Keeping pictures out of the copy, restate each record word for word.

───── RECORDED DATA ─────

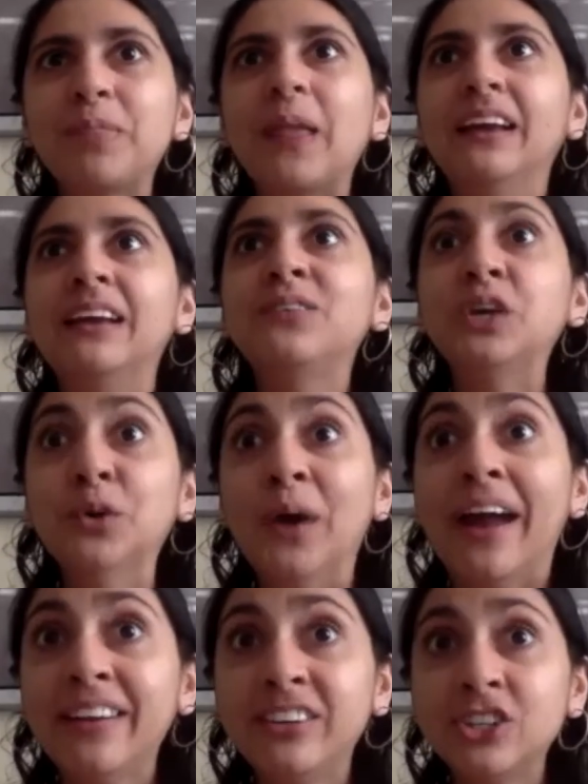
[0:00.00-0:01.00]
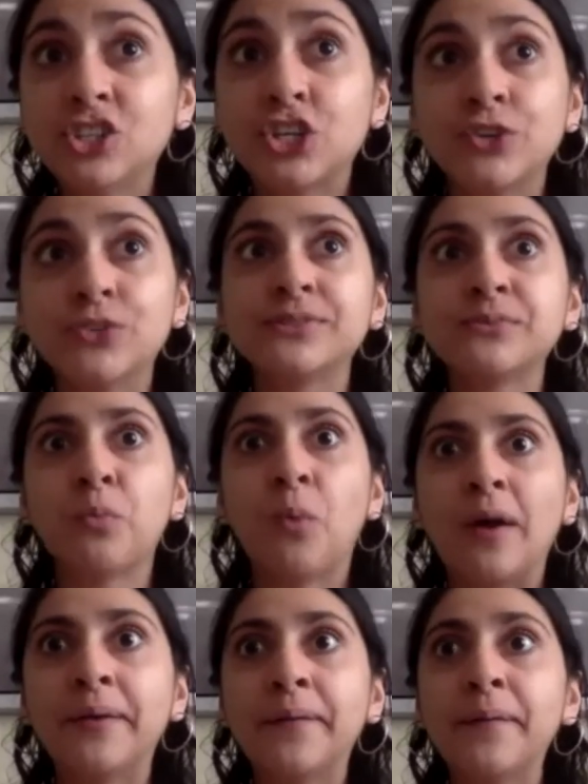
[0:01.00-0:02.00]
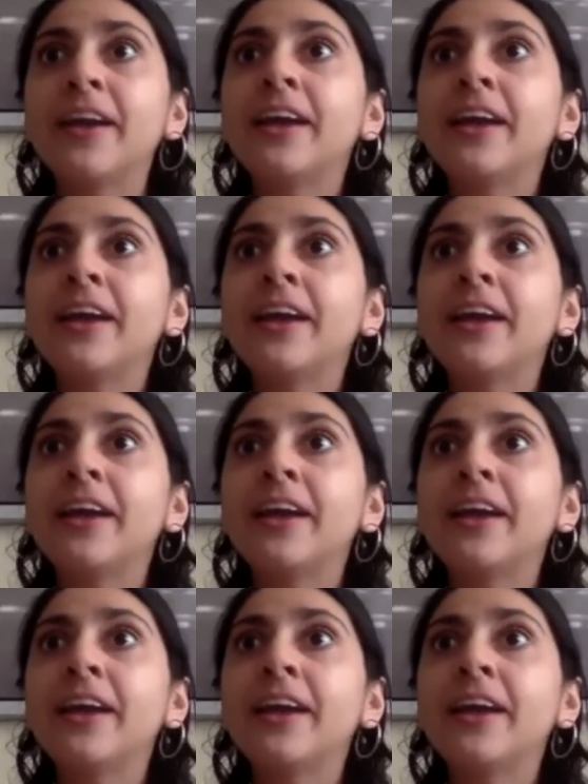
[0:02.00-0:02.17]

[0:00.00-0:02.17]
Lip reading: If you had to choose one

─────

ANSWER FOR THIS EXERCISE:
[0:00.00-0:01.00]
[0:01.00-0:02.00]
[0:02.00-0:02.17]

[0:00.00-0:02.17]
Lip reading: If you had to choose one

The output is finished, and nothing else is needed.